LOS ANGELES, CA – JUNE 12: Netflix CEO Ted Sarandas attends the Netflix FYSEE Event for ‘Squid Game’ at Raleigh Studios Hollywood on June 12, 2022 in Los Angeles, California. (Photo by Charlie Haley/Getty Images for Netflix)

Charlie Halley | Getty Images Entertainment | Getty Images

The main conclusion from NetflixSecond quarter earnings are … good.

That’s right. The fundamental business of a major media and entertainment company is fine.

Netflix added 5.9 million subscribers in the quarter, a sign that two of its key initiatives in 2023 — cracking down on passwords and launching a cheaper $6.99-a-month ad tier — are driving new subscribers. Netflix added 1.2 million subscribers in the United States and Canada in the quarter, its biggest regional quarterly gain since 2021.

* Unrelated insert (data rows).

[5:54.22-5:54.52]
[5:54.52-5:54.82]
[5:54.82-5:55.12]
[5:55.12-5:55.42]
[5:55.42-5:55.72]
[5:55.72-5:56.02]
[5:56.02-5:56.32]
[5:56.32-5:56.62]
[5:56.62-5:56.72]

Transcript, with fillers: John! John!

This is not a story for the rest of the media industry. Disney and Warner Bros. Discovery spent a year cutting content from its streaming services to avoid paying residuals and save on licensing fees. Both companies have laid off thousands of employees over the past 12 months to boost free cash flow. Paramount Global and ComcastBoth NBCUniversal said 2023 would be the biggest annual loss for their streaming businesses.

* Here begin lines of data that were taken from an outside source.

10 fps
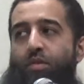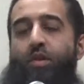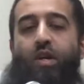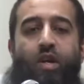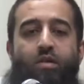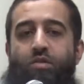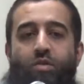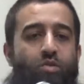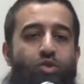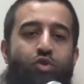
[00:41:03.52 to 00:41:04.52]
okay?
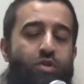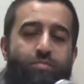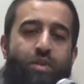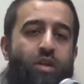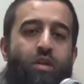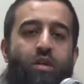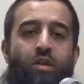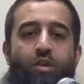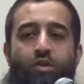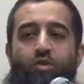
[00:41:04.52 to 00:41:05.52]
So you shouldn't
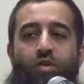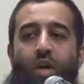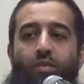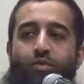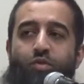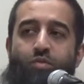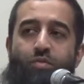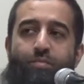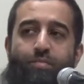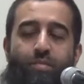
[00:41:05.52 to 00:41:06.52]
have toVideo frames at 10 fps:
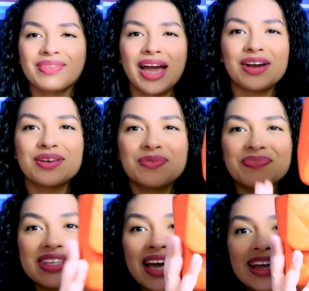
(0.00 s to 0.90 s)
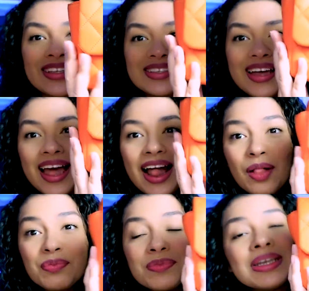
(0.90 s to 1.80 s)
I don't know, guys,
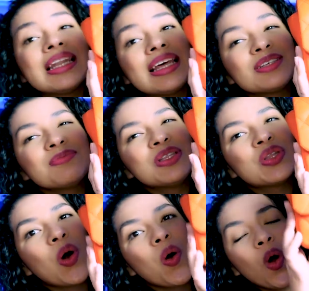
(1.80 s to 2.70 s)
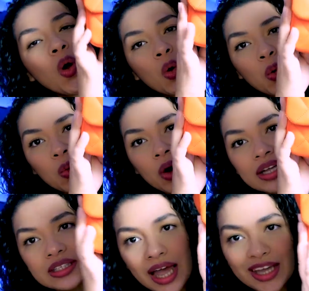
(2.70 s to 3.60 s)
help me, let me know
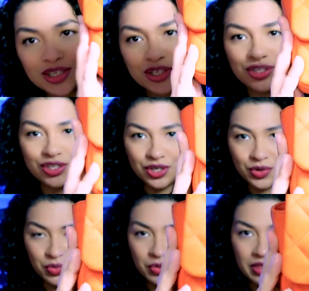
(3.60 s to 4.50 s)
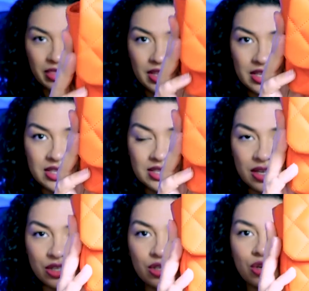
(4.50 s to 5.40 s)
what I should do with this
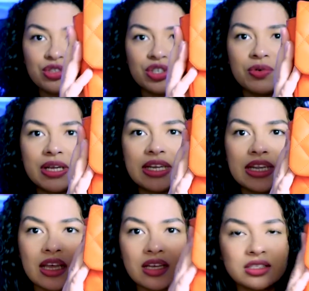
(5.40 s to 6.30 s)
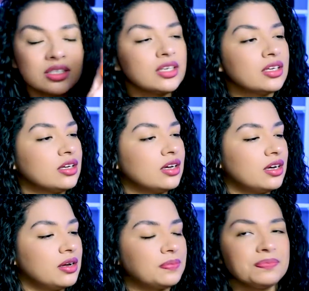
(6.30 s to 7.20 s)
tangerine
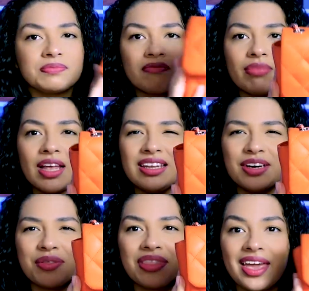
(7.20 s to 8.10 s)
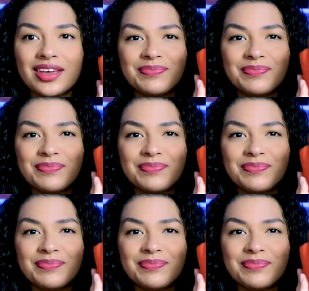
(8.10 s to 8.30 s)
um, little thing.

Meanwhile, Netflix boosted its free cash flow estimate to $5 billion for the year. The company previously estimated it would take in $3.5 billion, but strikes by actors and writers will reduce spending on content. This means that Netflix will actually have even more money than previously expected.

Netflix predicts that the number of subscribers will again be around 6 million in the next quarter. The company said earnings will accelerate in the second half as it sees “all the benefits” of cracking down on password sharing and steady growth in its ad-supported plan.

Get back on track

Netflix’s valuation fell 60% last year as subscriber growth stalled. The company spent a lot of time on the earnings conference call to focus on and explain its new video game business, which was introduced in mid-2021 to help start new growth.

This quarter’s shareholder letter barely touches on video games.

why? Because, unlike the rest of the media industry, Netflix doesn’t need a new narrative. The old one still works. Streaming is on the rise. Piles of money grow. Advertisement excites investors. Netflix has a steady pipeline of international content and a deep library to weather a prolonged writers’ and actors’ strike.

“The lack of references to video games in the shareholder letter suggests that advertising is the shiny object of the company’s attention,” said Ross Benes, an analyst at research firm Insider Intelligence.

Netflix shares fell 5% after hours. That’s more a symptom of profit locking after Netflix’s big gains this year (up more than 62% as of Wednesday’s close) than anything to be angry about in its first quarterly numbers.

After a sharp drop last year, the company is back on track. And it was not even necessary to transfer.

Disclosure: NBCUniversal Comcast is the parent company of CNBC.

— CNBC’s Lillian Rizzo contributed to this article.